━━━━━ RECORDS FOR THE TASK ━━━━━
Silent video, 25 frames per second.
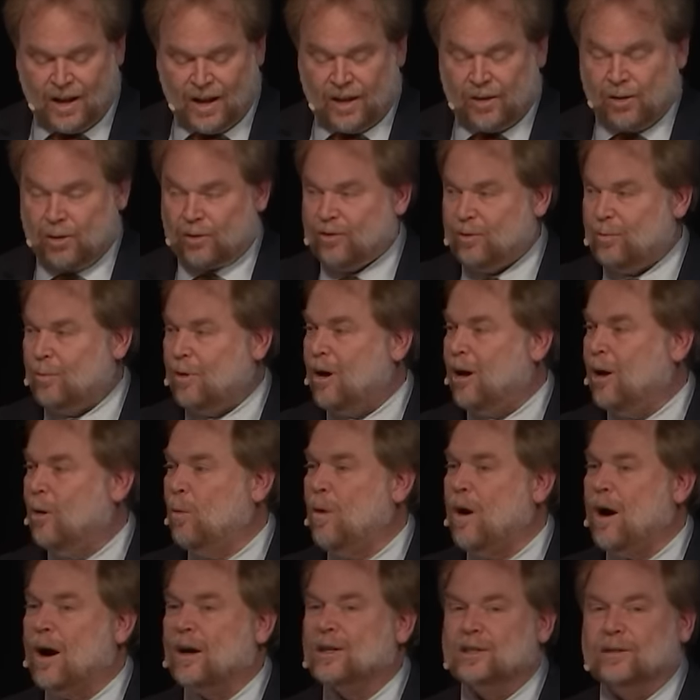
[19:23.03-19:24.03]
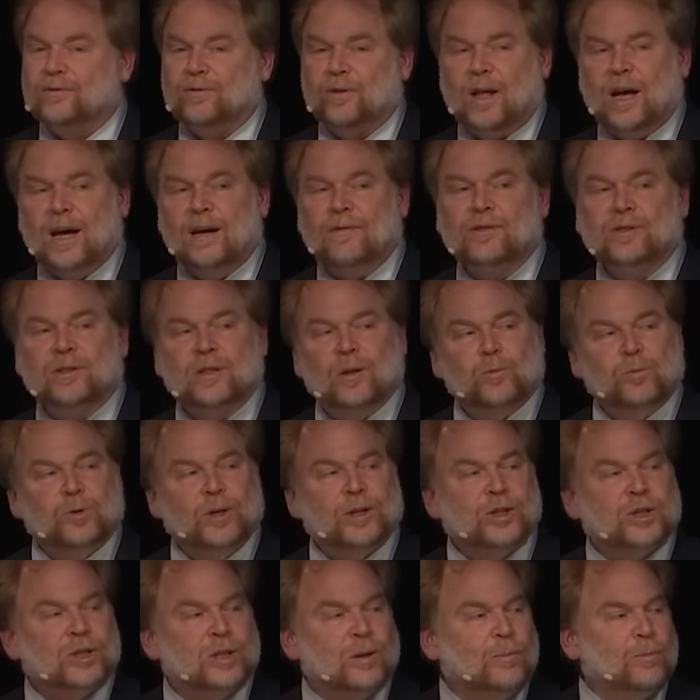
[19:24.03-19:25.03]
They're from all walks of life, some
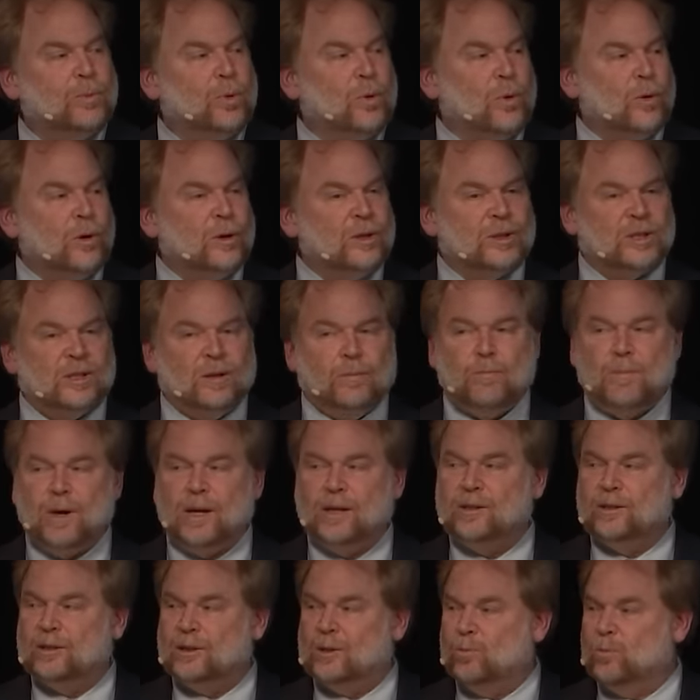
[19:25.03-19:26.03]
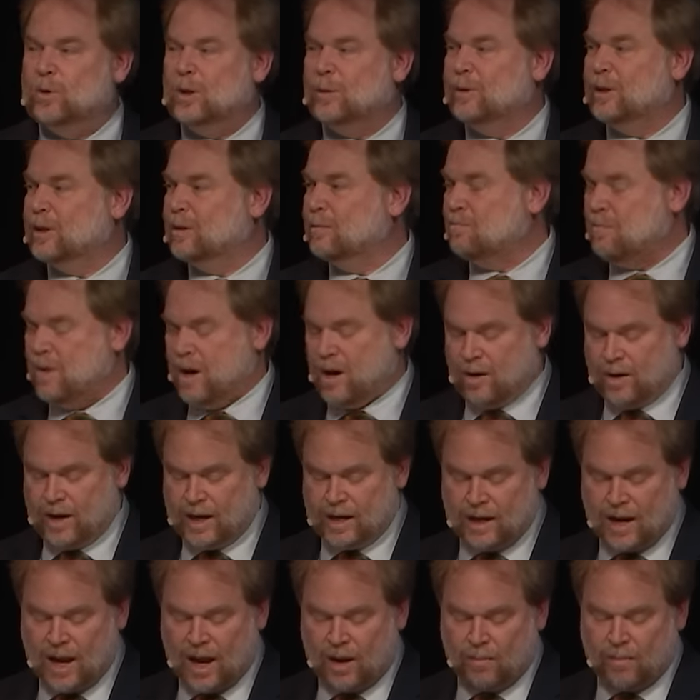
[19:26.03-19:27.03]
rich, some poor, some men, some women,
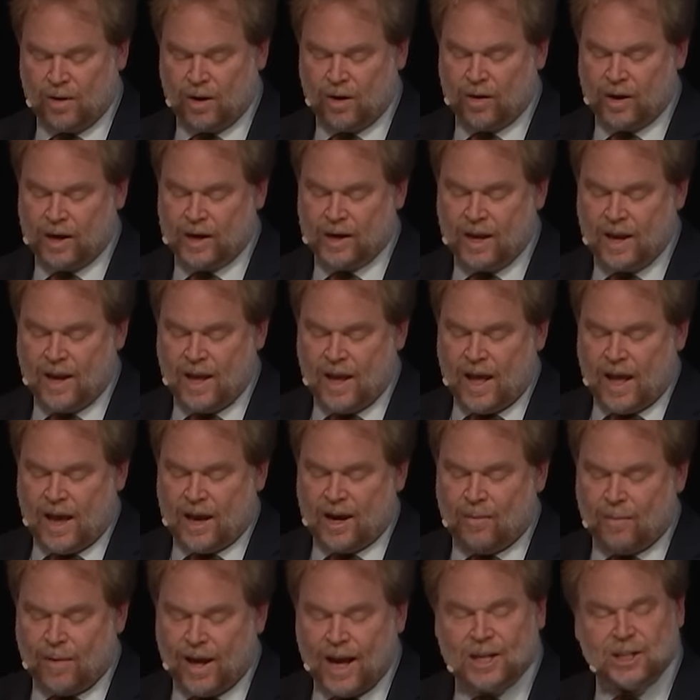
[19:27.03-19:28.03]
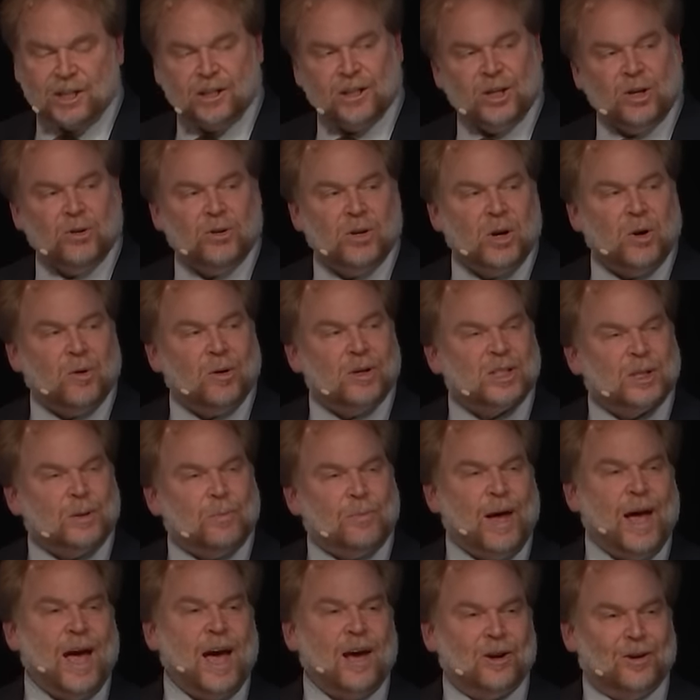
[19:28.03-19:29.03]
married, not married. And imagine that you notice a
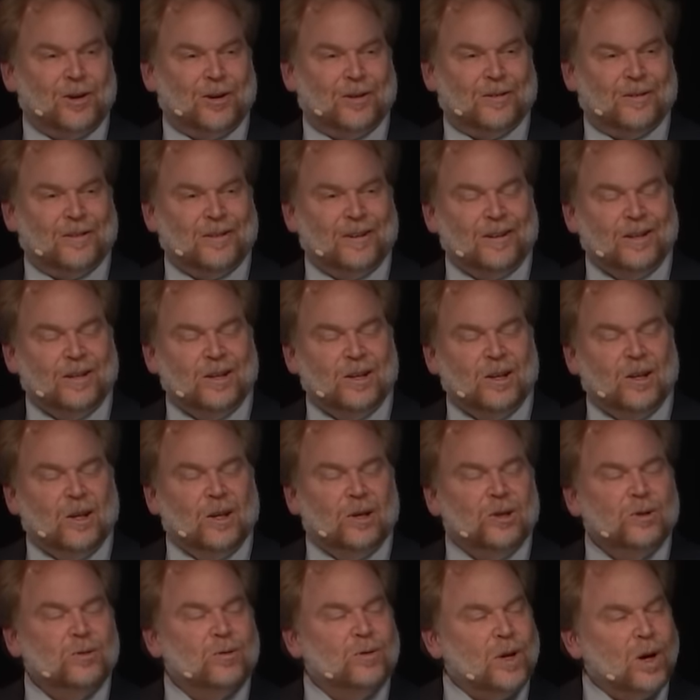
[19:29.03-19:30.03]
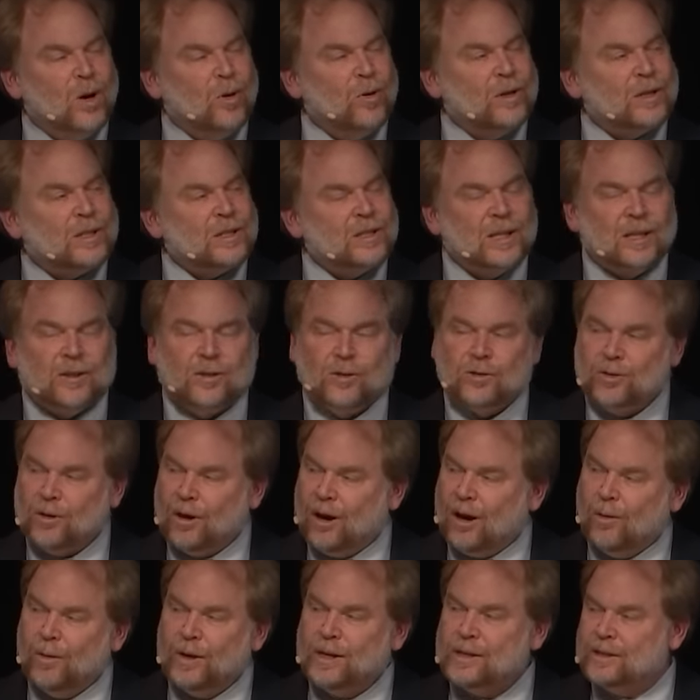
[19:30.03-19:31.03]
pattern. You notice that there's
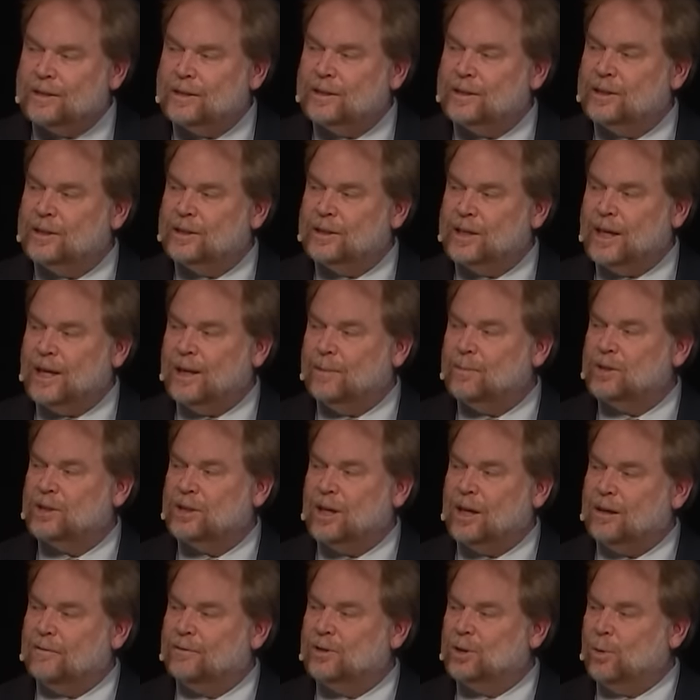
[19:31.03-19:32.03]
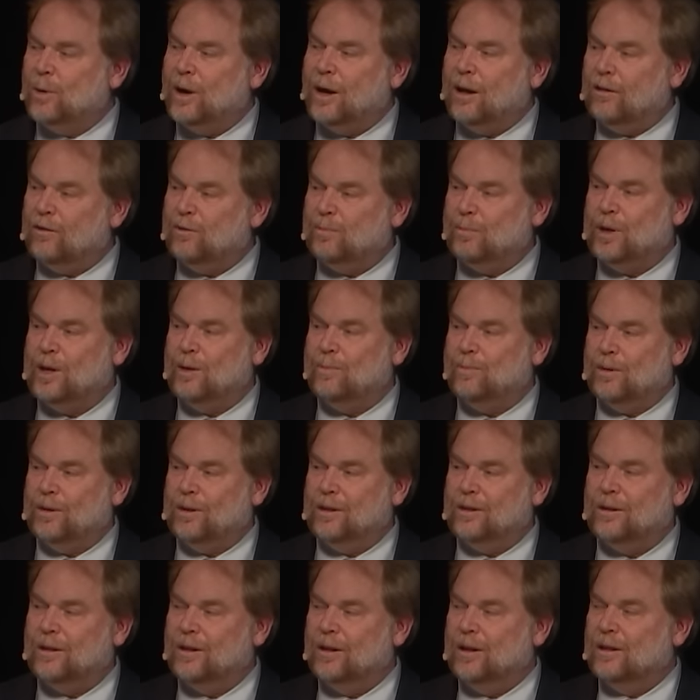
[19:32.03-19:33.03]
always the same set of twelve
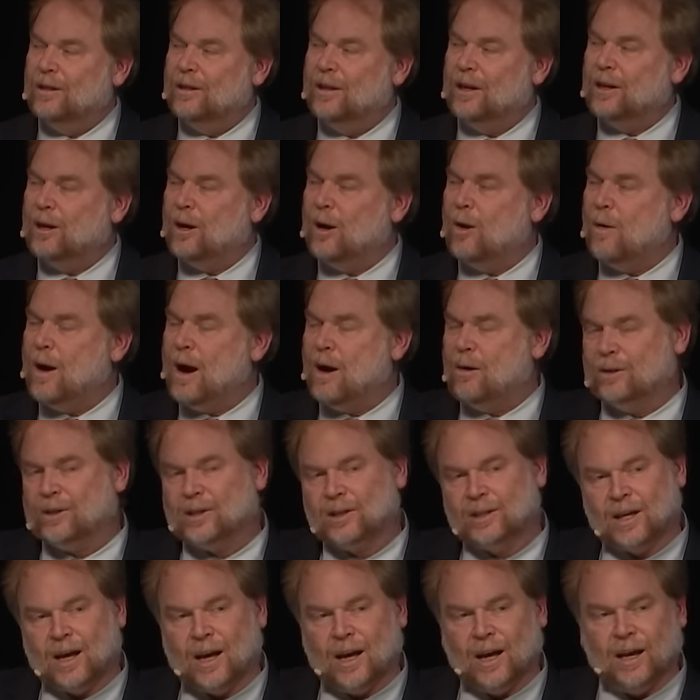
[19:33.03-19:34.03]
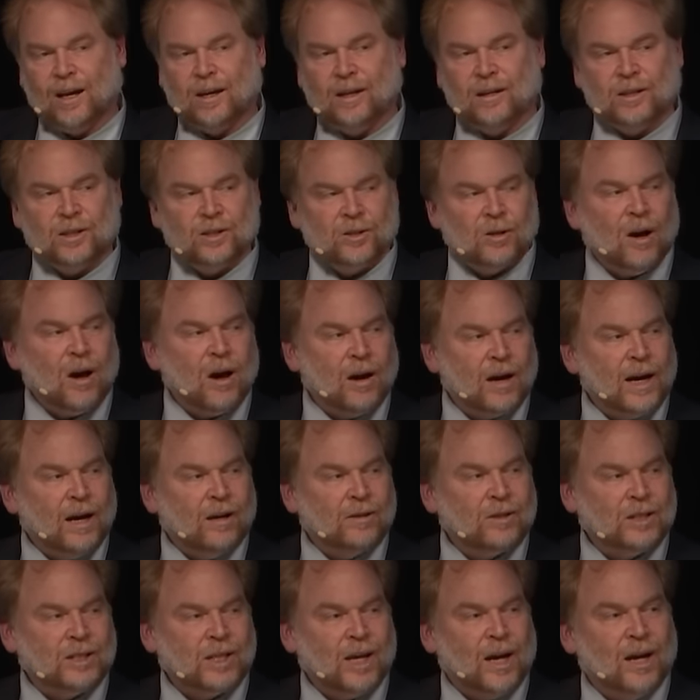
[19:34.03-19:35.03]
people that go outside and talk
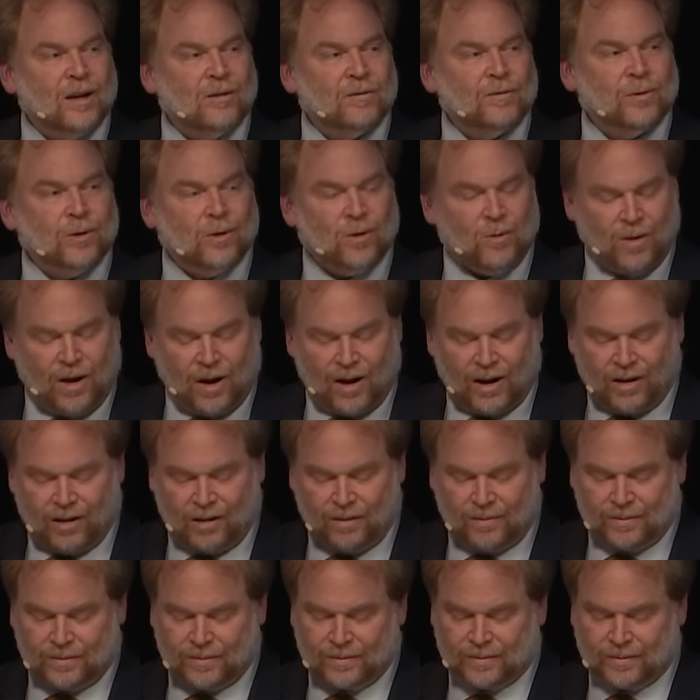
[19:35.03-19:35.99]
outside for a while.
━━━━━
WHAT YOU HAVE TO DO: Repeat every entry above exactly as written and omit any pictures it holds.

EXERCISE RESPONSE:
Silent video, 25 frames per second.
[19:23.03-19:24.03]
[19:24.03-19:25.03]
They're from all walks of life, some
[19:25.03-19:26.03]
[19:26.03-19:27.03]
rich, some poor, some men, some women,
[19:27.03-19:28.03]
[19:28.03-19:29.03]
married, not married. And imagine that you notice a
[19:29.03-19:30.03]
[19:30.03-19:31.03]
pattern. You notice that there's
[19:31.03-19:32.03]
[19:32.03-19:33.03]
always the same set of twelve
[19:33.03-19:34.03]
[19:34.03-19:35.03]
people that go outside and talk
[19:35.03-19:35.99]
outside for a while.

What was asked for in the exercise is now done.